VH-CNE was one of several aircraft which was flown from Bankstown to Rylstone for a "fly-in" day.
During the day the student pilot, a resident of a nearby town, arranged to accompany the instructor
on a flight to have acrobatics demonstrated to him for the first time. The two pilots were subsequently
observed to board the aircraft and, in accordance with normal instructional practice, the student occupied
the left seat and the instructor the right seat. The aircraft then took off in a north-westerly direction.
Subsequently several witnesses situated some four miles east of the departure point observed an aircraft
performing a series of acrobatic manoeuvres in that area. The aircraft progressively lost height as the
Vnanoeuvres continued and it did not resume normal flight until it was at a height estimated to be only a few
hundred feet above ground level. It was then observed to commence climbing and, at a height of about
1,000 feet, perform a loop type manoeuvre. Recovery from this manoeuvre appeared to progress to the
stage of a steep dive and the aircraft then passed out of sight behind the crest of a hill.
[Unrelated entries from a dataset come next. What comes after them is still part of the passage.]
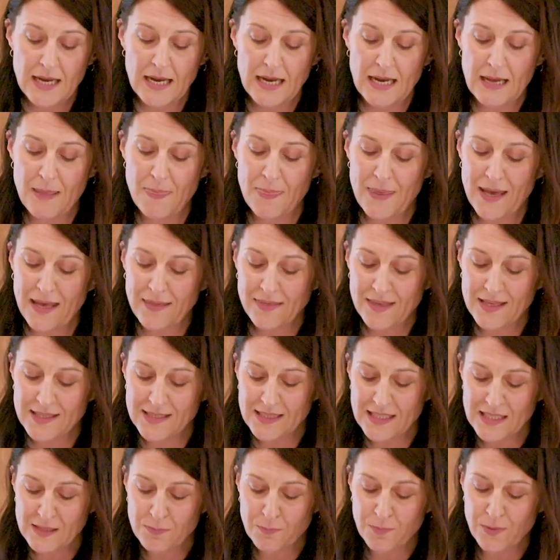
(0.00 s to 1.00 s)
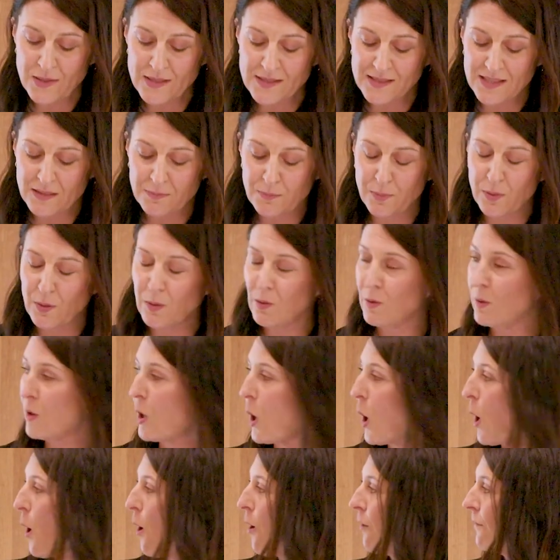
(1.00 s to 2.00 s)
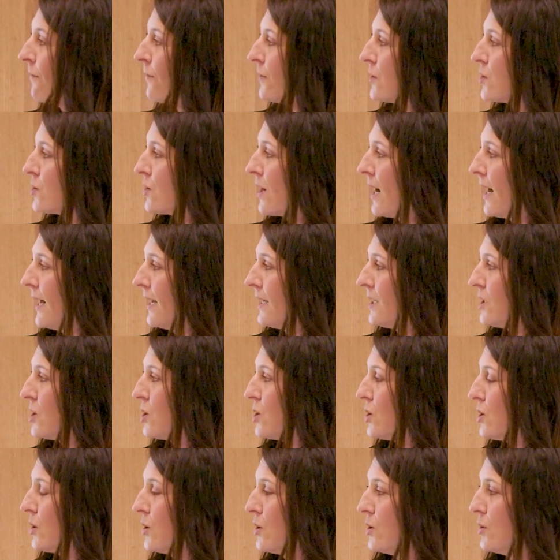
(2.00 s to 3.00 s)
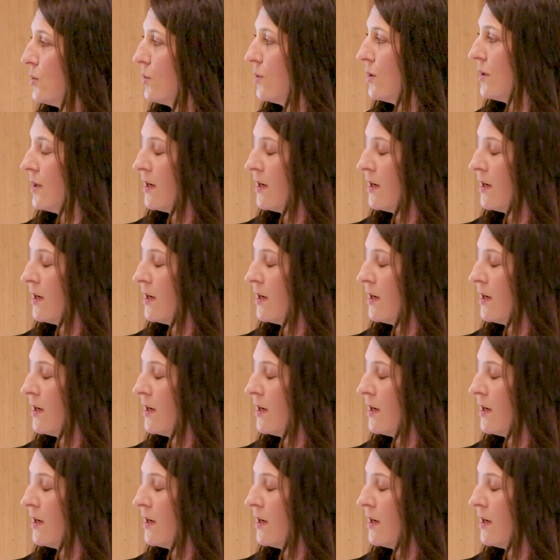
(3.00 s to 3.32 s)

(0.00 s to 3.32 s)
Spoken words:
And then there's this principle of trying to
There was no
further sighting of the aircraft in flight and, shortly after it passed out of sight, two of the witnesses heard
a loud noise which they subsequently assumed to be the noise of the aircraft crashing. When VH-CNE did
not return to the point of departure, and radio communication with it was not established, an air and ground
search was commenced and the wreckage was subsequently located in timbered terrain on the following
morning. Detailed examination of the wreckage indicated that initial impact had been with a tree and that the
aircraft had been flying at a relatively high speed in a 20° nose down attitude. This is consistent with
recovery from a loop type manoeuvre.